Realize that 10 Mpps on a host is pushing scalability, and will require tuning to perform well. The RHEL Network Performance Tuning Guide goes into depth of some of this, from NIC offloading to NUMA effects.
Even small 1000 byte packets means a 100 Gb NIC is required.
10 Mpps is maybe 90 ns per packet. Not a lot, only a couple hundred CPU cycles.
To simply drop 10 Mpps, Cloudflare experimented with bypassing netfilter entirely, and used XDP. This is a bit exotic, if your standard host security model assumes netfilter with conntrack. Also cheating a bit on the bandwidth, with 10 Gb NICs assuming a denial of service via tiny packets.

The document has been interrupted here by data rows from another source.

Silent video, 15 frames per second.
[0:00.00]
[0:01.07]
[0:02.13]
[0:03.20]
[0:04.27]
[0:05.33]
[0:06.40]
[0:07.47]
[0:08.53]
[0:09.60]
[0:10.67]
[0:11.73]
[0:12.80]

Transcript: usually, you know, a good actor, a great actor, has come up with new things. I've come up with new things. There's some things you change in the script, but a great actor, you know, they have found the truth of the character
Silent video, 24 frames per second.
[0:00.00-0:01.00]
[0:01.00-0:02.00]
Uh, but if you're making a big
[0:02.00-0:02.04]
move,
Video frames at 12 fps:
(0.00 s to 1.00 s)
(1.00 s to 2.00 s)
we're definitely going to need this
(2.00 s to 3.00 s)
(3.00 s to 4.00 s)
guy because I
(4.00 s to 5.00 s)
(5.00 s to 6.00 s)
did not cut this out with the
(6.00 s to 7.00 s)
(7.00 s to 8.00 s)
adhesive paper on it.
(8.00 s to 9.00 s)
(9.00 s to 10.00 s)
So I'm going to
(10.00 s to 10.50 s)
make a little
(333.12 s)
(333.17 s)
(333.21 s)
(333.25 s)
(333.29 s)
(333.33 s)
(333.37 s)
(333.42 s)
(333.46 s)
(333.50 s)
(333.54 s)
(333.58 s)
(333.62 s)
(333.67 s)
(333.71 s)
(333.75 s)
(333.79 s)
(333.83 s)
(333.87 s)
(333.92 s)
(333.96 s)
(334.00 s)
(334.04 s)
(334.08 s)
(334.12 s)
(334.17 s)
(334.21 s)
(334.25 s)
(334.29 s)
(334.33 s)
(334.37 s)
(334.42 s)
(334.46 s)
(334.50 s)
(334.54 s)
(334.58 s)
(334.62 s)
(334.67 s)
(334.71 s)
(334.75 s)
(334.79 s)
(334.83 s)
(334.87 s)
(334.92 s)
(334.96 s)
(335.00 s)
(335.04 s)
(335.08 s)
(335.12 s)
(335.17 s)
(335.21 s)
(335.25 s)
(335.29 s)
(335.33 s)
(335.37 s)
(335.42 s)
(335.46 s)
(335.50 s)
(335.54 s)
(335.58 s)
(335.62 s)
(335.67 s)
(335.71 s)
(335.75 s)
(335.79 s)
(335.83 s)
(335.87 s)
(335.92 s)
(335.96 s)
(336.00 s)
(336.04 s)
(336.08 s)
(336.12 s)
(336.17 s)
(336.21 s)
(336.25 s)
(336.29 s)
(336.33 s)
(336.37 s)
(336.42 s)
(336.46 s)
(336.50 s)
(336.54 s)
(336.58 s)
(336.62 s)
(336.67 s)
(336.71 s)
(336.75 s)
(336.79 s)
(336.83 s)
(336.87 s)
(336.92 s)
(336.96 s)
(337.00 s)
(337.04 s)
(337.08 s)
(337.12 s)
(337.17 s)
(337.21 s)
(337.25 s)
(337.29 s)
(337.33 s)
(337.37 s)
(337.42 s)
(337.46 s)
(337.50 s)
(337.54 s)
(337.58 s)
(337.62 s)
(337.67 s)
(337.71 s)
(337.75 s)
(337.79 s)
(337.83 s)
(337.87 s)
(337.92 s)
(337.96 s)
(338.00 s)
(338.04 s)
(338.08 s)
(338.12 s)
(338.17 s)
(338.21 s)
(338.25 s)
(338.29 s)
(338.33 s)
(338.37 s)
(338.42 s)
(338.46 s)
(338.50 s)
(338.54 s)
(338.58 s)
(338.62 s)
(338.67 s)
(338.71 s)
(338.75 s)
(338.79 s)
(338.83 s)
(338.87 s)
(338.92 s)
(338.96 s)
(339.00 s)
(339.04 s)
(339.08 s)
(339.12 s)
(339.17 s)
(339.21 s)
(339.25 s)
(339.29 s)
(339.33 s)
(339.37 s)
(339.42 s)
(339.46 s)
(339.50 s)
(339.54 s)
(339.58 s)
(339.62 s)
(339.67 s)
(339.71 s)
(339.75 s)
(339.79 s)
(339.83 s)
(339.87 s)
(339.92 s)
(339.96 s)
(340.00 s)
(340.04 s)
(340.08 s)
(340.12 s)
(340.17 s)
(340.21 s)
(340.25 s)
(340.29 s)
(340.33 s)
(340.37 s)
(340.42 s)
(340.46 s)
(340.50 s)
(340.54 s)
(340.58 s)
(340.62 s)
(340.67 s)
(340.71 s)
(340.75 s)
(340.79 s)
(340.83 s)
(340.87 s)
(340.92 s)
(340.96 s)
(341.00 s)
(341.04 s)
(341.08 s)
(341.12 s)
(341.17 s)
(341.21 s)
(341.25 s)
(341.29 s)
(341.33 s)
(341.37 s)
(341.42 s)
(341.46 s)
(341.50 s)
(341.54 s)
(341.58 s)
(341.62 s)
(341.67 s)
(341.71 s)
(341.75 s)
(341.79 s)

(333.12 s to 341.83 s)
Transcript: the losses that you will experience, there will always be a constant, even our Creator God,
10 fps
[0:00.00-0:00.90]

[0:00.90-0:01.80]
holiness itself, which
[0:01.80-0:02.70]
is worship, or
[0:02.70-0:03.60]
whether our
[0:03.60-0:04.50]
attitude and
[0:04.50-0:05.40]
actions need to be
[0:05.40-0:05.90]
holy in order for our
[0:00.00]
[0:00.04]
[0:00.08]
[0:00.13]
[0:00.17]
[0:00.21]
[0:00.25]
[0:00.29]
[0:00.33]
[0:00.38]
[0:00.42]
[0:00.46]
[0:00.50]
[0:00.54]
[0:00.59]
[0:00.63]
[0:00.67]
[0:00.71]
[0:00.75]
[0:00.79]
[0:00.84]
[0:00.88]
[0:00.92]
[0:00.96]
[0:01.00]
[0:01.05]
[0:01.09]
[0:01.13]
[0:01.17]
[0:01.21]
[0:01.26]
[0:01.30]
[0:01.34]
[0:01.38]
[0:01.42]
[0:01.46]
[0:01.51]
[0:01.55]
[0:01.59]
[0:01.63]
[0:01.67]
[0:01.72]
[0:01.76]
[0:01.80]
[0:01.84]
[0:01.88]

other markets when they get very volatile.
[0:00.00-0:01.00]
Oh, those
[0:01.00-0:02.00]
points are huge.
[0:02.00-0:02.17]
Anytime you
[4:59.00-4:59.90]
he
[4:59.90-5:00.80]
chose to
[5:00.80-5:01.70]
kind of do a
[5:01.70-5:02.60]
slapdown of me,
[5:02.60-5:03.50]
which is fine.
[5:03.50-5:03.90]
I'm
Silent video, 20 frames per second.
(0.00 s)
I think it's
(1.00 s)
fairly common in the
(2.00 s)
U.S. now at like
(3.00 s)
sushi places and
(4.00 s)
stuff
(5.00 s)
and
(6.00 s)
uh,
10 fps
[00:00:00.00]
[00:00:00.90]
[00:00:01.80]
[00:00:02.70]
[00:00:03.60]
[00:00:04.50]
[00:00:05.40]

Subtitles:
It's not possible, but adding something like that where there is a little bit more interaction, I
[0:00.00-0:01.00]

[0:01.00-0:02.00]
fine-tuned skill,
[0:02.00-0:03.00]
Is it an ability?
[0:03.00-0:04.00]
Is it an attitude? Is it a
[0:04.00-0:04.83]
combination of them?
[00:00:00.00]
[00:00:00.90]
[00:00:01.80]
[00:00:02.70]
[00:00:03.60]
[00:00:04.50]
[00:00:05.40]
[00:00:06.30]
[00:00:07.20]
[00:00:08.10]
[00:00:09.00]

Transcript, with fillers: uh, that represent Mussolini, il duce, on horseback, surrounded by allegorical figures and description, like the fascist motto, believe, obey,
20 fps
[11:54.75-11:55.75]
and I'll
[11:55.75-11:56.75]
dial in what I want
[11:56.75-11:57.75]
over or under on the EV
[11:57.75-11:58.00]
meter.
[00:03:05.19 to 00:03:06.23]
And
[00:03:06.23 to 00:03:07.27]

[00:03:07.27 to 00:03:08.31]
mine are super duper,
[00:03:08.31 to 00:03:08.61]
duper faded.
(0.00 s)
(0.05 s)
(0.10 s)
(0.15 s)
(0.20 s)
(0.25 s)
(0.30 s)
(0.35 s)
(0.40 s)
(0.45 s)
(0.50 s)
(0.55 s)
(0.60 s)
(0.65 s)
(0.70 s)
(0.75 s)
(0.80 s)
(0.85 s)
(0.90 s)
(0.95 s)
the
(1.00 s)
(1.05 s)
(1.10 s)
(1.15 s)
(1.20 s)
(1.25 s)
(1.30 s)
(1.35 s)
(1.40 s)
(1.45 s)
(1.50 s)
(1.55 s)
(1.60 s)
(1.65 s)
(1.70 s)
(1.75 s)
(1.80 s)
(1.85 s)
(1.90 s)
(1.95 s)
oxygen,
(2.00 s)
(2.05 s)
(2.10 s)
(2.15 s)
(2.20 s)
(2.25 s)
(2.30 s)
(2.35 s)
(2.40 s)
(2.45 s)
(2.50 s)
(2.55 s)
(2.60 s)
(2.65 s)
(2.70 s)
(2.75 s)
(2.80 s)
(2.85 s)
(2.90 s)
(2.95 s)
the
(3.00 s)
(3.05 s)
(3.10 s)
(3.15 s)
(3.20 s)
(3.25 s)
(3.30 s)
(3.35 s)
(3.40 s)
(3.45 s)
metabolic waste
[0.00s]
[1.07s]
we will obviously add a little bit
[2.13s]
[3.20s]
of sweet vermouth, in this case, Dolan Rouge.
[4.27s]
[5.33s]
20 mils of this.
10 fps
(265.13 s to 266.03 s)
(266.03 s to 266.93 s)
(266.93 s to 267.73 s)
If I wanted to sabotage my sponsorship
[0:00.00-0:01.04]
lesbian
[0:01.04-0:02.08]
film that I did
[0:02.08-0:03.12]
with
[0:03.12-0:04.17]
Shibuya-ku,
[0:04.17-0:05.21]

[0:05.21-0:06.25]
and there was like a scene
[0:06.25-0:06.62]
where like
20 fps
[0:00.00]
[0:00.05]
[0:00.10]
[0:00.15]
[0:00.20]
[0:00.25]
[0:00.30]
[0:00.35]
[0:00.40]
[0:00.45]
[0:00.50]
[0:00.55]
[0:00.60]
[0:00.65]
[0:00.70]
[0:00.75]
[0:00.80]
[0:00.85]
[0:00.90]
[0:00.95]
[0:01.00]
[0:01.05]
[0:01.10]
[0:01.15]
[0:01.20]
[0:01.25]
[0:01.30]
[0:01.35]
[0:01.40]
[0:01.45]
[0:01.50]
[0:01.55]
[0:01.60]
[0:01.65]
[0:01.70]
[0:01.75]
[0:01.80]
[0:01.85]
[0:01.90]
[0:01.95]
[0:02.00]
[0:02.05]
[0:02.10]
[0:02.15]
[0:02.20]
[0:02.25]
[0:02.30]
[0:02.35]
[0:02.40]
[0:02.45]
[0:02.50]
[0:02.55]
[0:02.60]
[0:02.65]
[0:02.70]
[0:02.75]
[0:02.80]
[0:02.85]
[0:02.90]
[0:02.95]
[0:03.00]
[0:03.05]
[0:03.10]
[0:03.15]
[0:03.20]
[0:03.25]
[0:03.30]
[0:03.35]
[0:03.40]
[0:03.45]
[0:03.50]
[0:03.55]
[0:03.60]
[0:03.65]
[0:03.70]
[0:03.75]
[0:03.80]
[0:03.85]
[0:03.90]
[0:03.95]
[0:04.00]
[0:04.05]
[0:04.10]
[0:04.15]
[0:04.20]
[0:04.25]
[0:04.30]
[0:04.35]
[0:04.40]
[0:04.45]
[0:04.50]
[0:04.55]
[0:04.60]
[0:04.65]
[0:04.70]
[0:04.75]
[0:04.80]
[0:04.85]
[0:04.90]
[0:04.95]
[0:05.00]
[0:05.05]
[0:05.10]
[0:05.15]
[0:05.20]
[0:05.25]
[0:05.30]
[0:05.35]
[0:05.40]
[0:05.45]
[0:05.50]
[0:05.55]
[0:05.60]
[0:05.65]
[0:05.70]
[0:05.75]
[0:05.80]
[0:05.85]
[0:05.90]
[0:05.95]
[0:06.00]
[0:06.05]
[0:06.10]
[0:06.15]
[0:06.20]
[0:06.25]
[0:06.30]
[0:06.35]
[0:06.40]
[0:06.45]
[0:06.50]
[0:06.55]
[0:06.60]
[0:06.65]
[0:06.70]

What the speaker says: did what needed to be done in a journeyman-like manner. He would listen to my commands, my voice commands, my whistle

ESnet has achieved 78 Gbps single flows with everyone's favorite do-nothing benchmarks, iperf and nuttcp. Notably, they used 9000 byte packets, so this is "only" 1 million PPS. Still some tuning was required, of the sort you do for high-end databases:
- Use the correct PCI-E slot, at least version 3 x16.
- Set CPUs to performance rather than power saving.
- CPU bind to the same NUMA node as the NIC. Socket interconnect speed matters
- Max Linux TCP buffers.
- Updating NIC driver and firmware.
Not too bad, considering further tuning was required on older kernels.
Neither Cloudflare nor ESnet is doing significant computation within these packet flow benchmarks. Doing useful work would be another variable in scalability. Perhaps scale out: haproxy to a dozen backend hosts, each doing an easier to achieve 1 Mpps. Maybe that still hits some of the forwarding scalability limits mentioned by LWN, hard to say.
Regarding the latest kernel, that LWN article was from 5 years ago, and will not be up to date. Get newer kernels on the latest NICs to tune your own benchmarks. Especially if you want to write your own "How to drop 20 Mpps" article.